A file photo of the border between Korindo's palm oil plantation company PT Tunas Sawa Erma and the indigenous forest. (Mighty)
A file photo of the border between Korindo’s palm oil plantation company PT Tunas Sawa Erma and the indigenous forest. (Mighty)

“Palm oil has also replaced coconut as the main cooking oil traditionally used in Indonesia as well as replacing peanut oil in Myanmar. Palm oil is also extensively used in cosmetics and toiletries where it adds creaminess and/or foam to the product. Palm oil is an important ingredient in the manufacturing of soaps, shampoos, detergents, and toothpaste. Increasingly, palm oil is used as a biofuel,” the website adds.

“Another study by Princeton and a Swiss institution reported that between 1990 and 2005, up to 60% of palm oil expansion occurred at the expense of primary tropical rain forest,” it says.

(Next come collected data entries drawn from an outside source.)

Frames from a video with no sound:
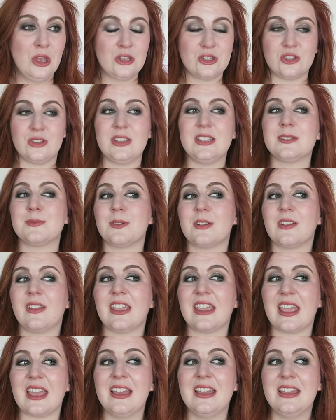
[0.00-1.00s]
So these were
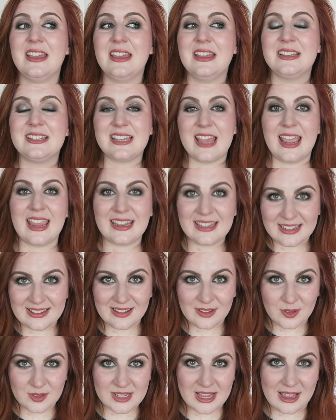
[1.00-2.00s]
like tiny
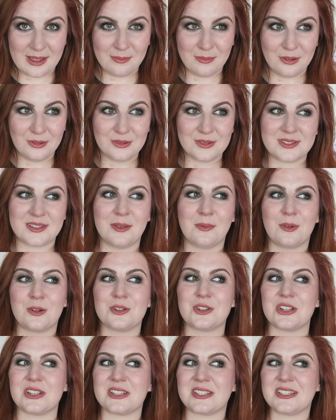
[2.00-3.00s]
little samples that were
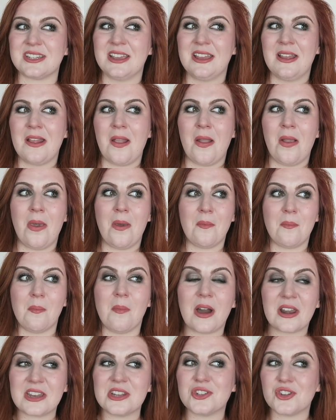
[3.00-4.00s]
just
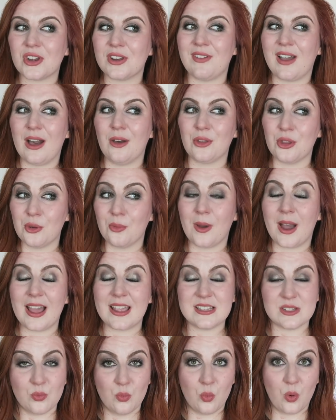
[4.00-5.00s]
monetary value
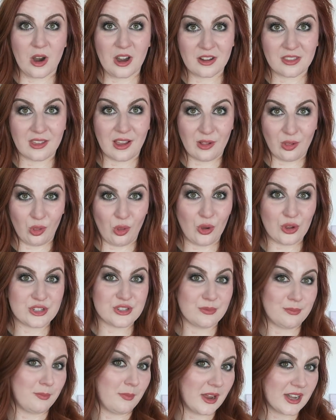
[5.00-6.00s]
wise worth a
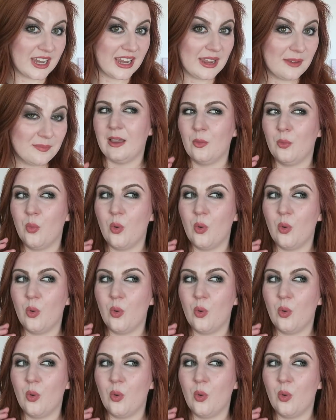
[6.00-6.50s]
lot of money.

Orangutans, which can live as long as 60 years, are also threatened by poachers, according to The Orangutan Project.

“Poaching orangutan infants and hunting for meat also threatens the species. Mothers are often killed for their babies, which are then sold on the black market for pets as they are cute. Babies cling to their mothers and suckle their mother’s milk until the age of 6 years. Rescued infants are then rehabilitated by volunteers at orangutan rescue centers,” the website says.